- **Task to carry out**
Retype all the records with nothing changed.

Exercise inputs START

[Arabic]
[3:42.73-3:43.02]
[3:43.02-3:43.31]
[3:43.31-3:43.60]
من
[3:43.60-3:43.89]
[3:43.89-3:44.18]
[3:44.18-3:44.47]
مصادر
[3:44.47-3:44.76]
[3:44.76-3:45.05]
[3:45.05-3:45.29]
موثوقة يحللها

Exercise inputs END

- **Output**
[Arabic]
[3:42.73-3:43.02]
[3:43.02-3:43.31]
[3:43.31-3:43.60]
من
[3:43.60-3:43.89]
[3:43.89-3:44.18]
[3:44.18-3:44.47]
مصادر
[3:44.47-3:44.76]
[3:44.76-3:45.05]
[3:45.05-3:45.29]
موثوقة يحللها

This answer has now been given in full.